The current mayor challenged Mutchler’s notion of how much money the city would save if it renovated the existing City Hall. Any addition to the building, Hansen said, would need to be built above the flood plain at significant cost.

Hansen also wants to expand city parks and offer more recreational options, including a new skate park that could cost $1 million. 

“The most popular place to skateboard right now is behind City Hall, next to the ‘no skateboarding’ sign,” Hansen said.

Safe parking for homeless people

Another issue that’s beginning to press on a growing Ferndale is homelessness. Ferndale Community Services is exploring the possibility of establishing a safe parking area for homeless people and their vehicles — an idea that is meeting some resistance among city residents.

“It’s one of those issues where I’m torn,” Hansen said. “I understand the impulse to want to help, but as mayor, I have to think of the individuals in the community, and I have really serious concerns about the long-term impacts of creating a safe parking space.”

If the space would attract homeless individuals from outside the city, Hansen said, “I don’t support that at all.”

Mutchler, the founding pastor at Ferndale Alliance Church, said churches have independent authority to establish temporary housing and other support programs outside the city government’s purview, and he would prefer that to a city-regulated safe parking zone.

“Ferndale has to think long and hard about safe parking because if you build it, they will come,” Mutchler said.

While campaigning, Mutchler leans into his fiscal conservatism, whether it’s his idea for a lower-cost solution to the city’s office-space problem, or his claim that he saved Ferndale about $100,000 in personnel costs by reorganizing his staff during his term as mayor — something he mentioned in the 2019 Voters’ Pamphlet.

Ethics complaints

But Mutchler’s four years weren’t without controversy.

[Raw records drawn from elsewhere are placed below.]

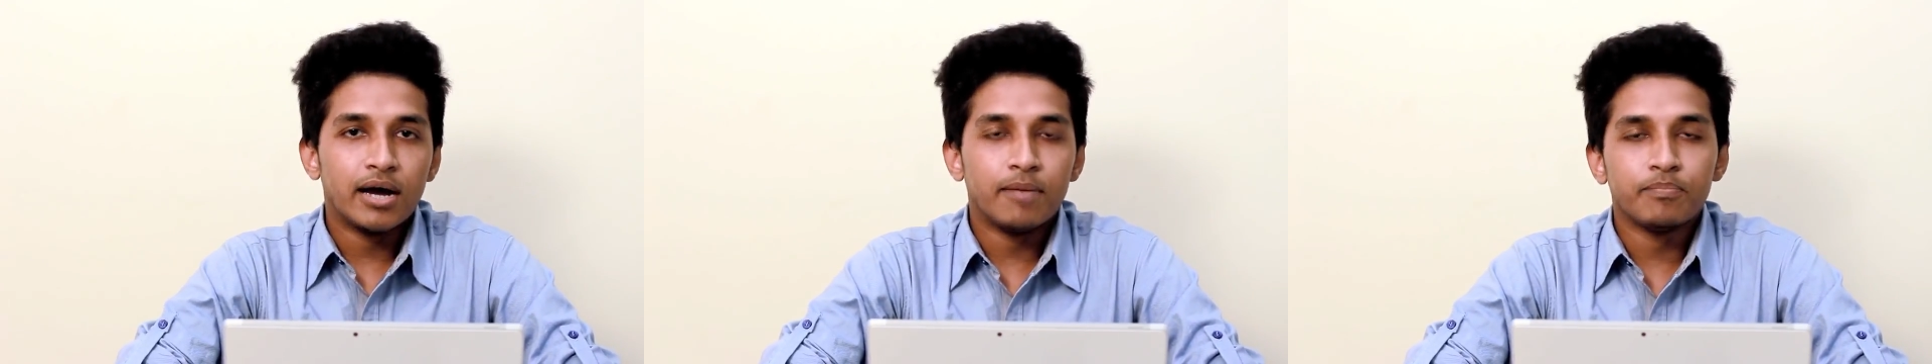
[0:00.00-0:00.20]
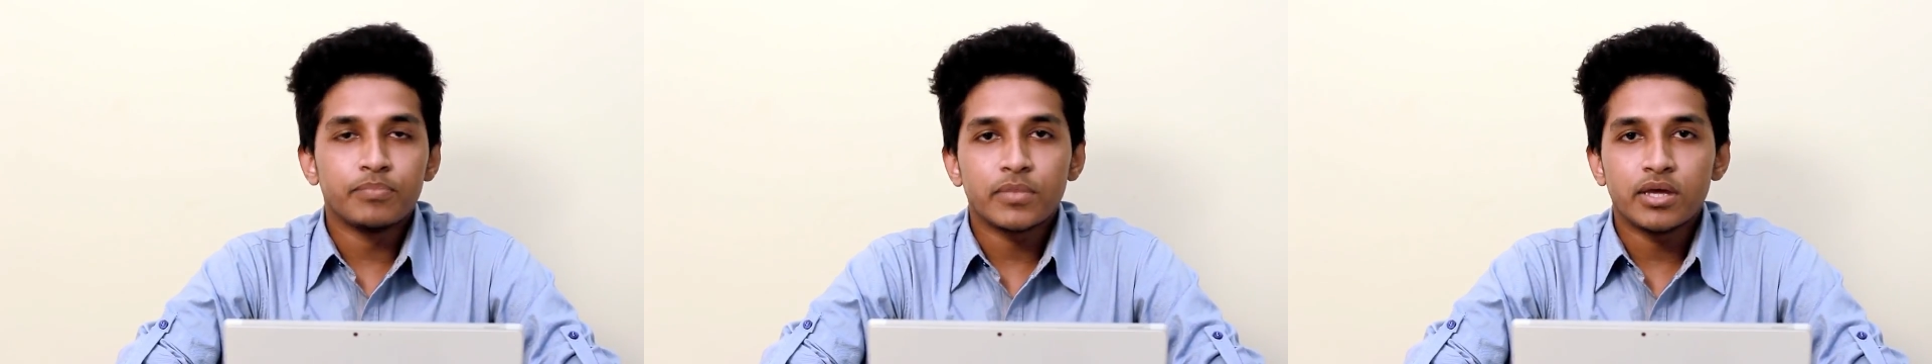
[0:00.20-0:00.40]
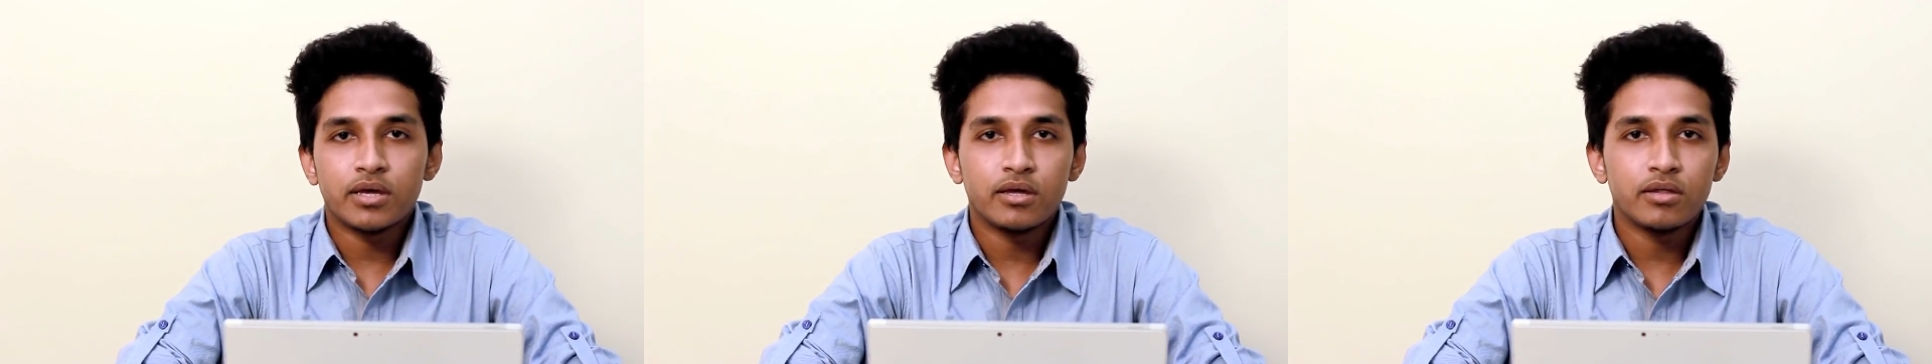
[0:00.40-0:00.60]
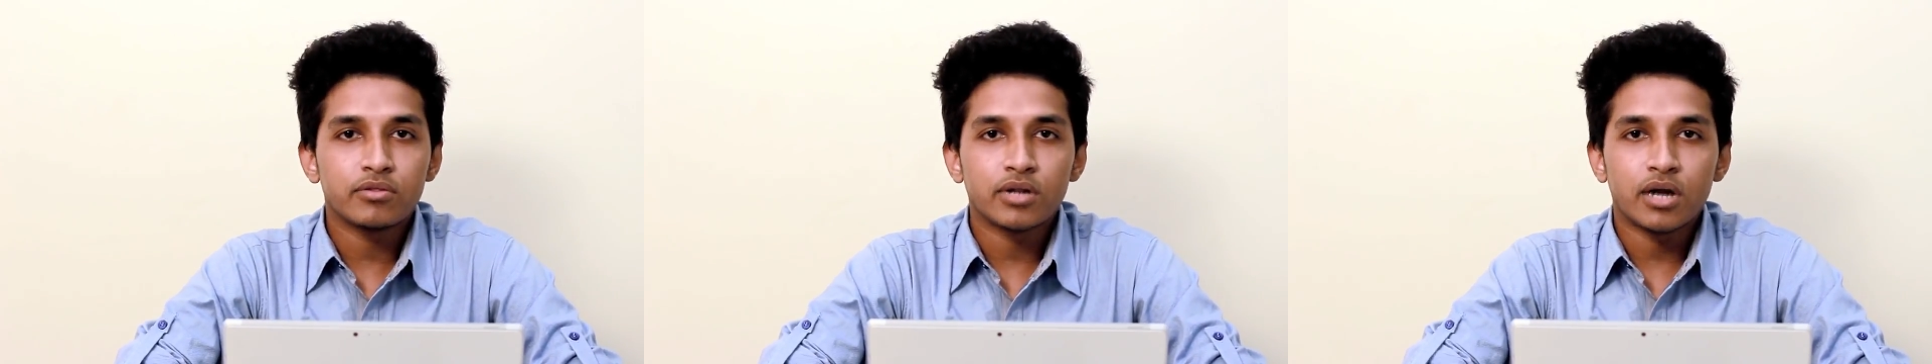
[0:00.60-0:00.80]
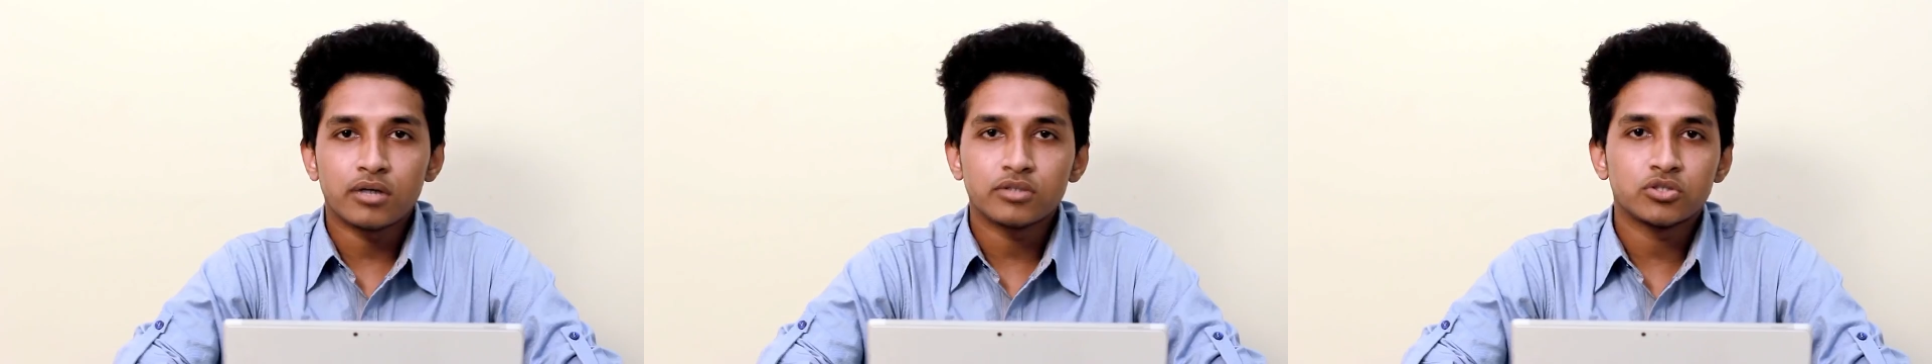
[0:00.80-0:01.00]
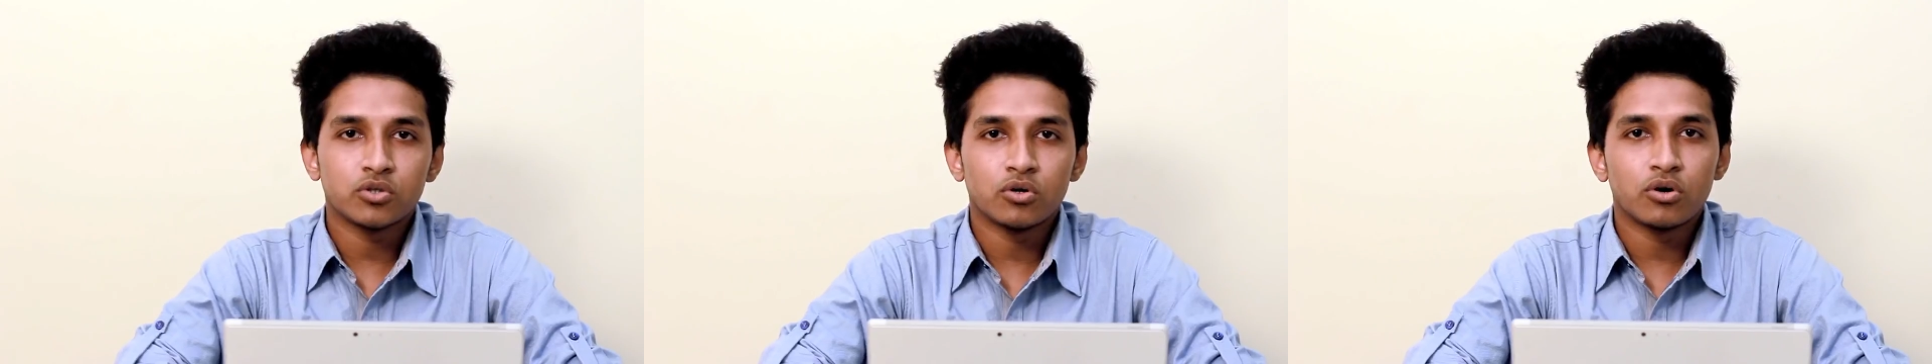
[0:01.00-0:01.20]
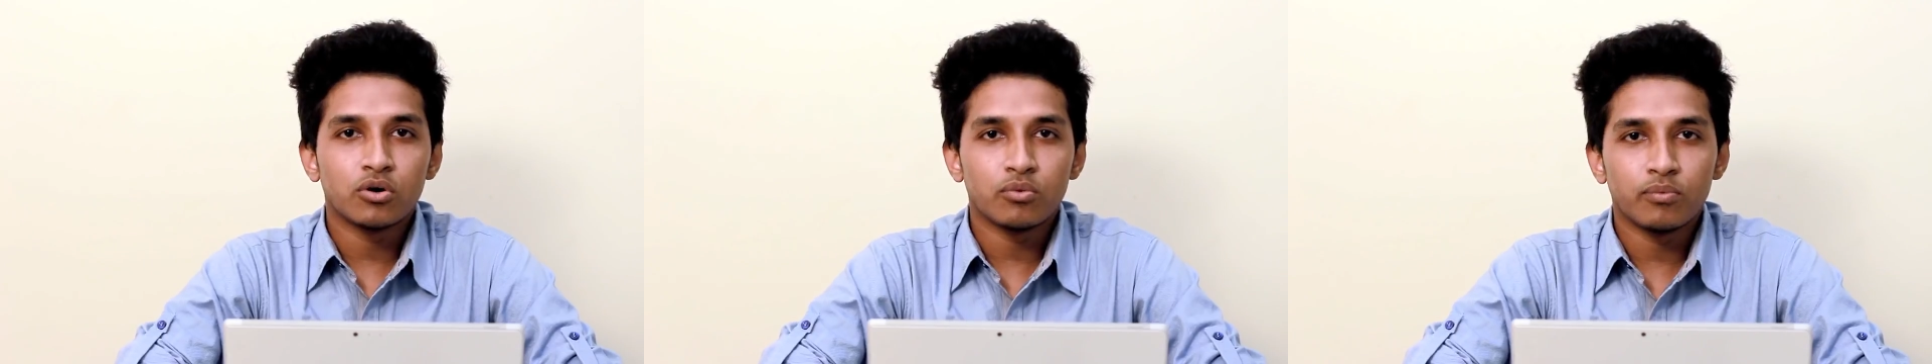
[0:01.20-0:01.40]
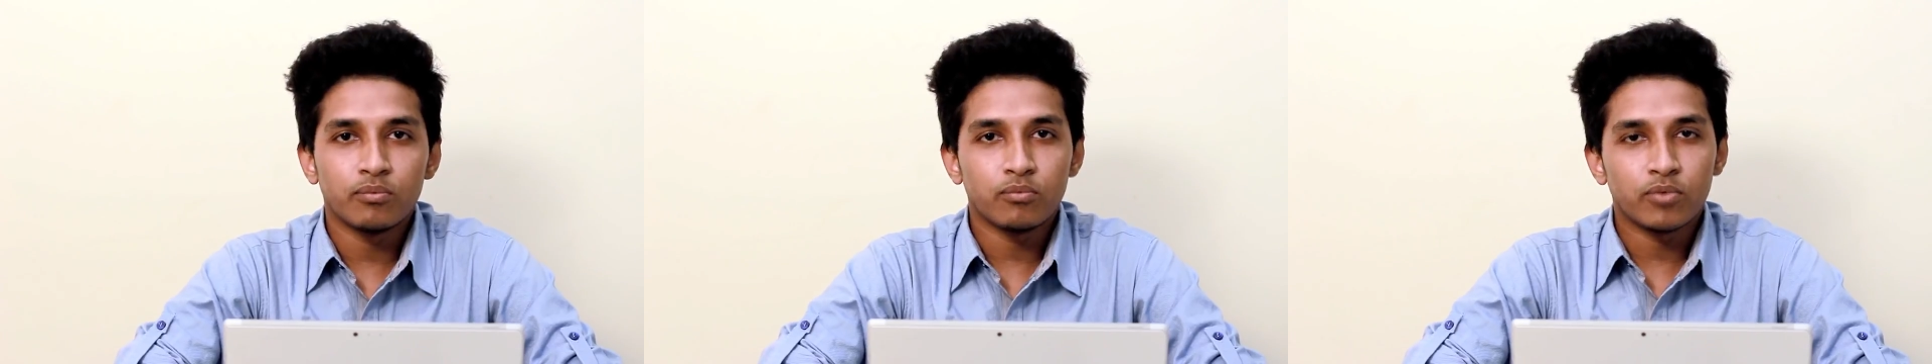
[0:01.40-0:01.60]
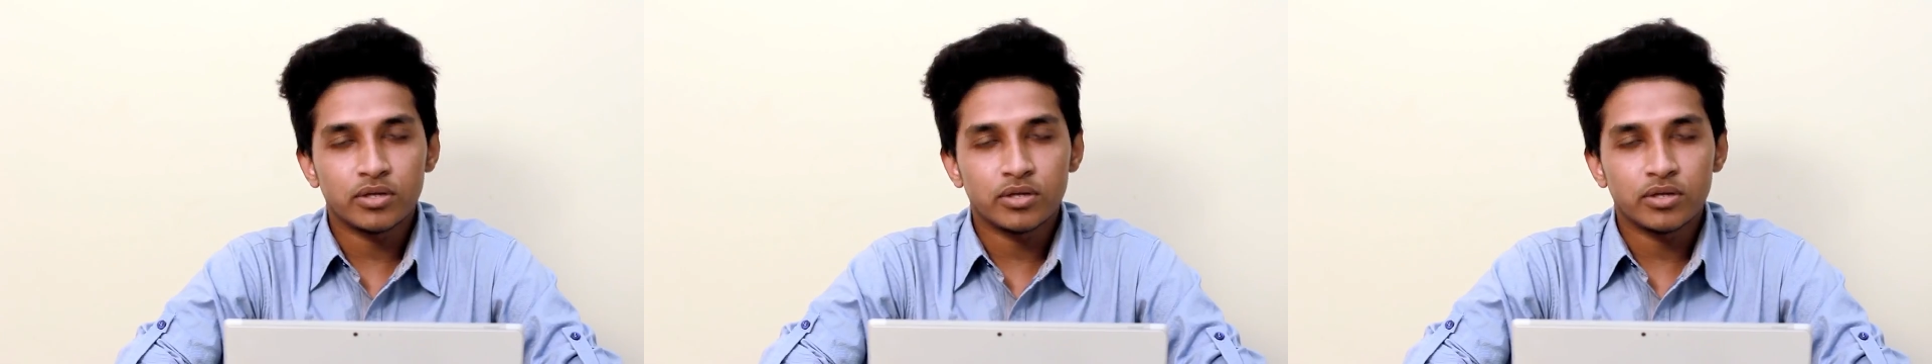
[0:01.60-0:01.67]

Um, he's not sure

He was hit with back-to-back ethics complaints in 2019, on the eve of his reelection bid against Hansen.

Keith Olson, a former council member who had also run for mayor that year but lost in the primary, filed both complaints. Regarding one complaint, the investigator recommended a finding that Mutchler violated the “political activity” provision in the city’s ethics handbook when he parked his personal vehicle, adorned with his campaign signs, in the City Hall parking lot. The city council took no action on the investigator’s recommendation.

The second complaint was more significant. Olson accused Mutchler of attempting to influence an investigation by Ferndale police of his then 18-year-old son Jack, who was accused by a younger female of sexual assault, according to police reports. 

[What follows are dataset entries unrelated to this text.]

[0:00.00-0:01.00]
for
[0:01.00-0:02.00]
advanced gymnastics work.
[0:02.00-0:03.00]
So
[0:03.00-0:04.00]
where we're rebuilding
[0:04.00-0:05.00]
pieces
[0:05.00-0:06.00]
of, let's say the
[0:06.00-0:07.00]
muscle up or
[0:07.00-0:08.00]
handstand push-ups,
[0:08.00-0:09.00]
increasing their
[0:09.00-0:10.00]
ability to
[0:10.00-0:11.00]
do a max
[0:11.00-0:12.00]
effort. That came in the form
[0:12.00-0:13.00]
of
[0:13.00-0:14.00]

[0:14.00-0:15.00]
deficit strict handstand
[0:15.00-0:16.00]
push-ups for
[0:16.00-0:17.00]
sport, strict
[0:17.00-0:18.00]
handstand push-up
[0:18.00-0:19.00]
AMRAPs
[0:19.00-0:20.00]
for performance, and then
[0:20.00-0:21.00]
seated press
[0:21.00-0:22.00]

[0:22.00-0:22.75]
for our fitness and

Mutchler was cleared of any wrongdoing, and the alleged victim, described in city documents as Jack Mutchler’s girlfriend, decided not to press charges.

On his webpage, Jon Mutchler calls the accusations against him, related to his son’s case, “unfounded, unproven and untrue.”

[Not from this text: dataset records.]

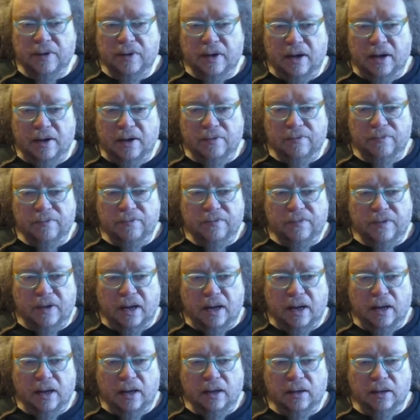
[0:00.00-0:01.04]
of
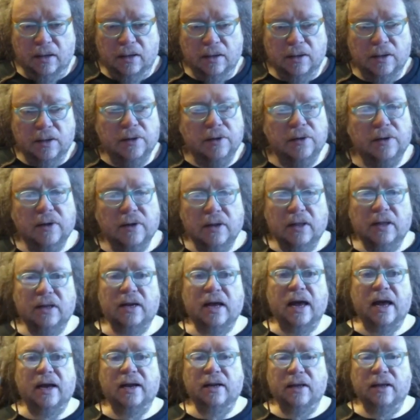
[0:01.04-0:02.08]
Google, and
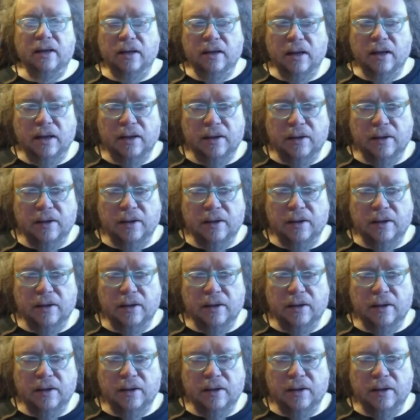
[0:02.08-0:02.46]
adding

As Mutchler points out, Olson filed the second ethics complaint one day after the council had censured Olson for what a separate ethics investigation determined was his “discriminatory, harassing and retaliatory behavior” against Ferndale’s police chief.


This story was updated at 12:08 p.m. Thursday, Oct. 19, to clarify that the Ferndale City Council took no action on the recommended finding, by an ethics investigator, that then-Mayor Jon Mutchler had violated city policy with a campaign sign at city hall.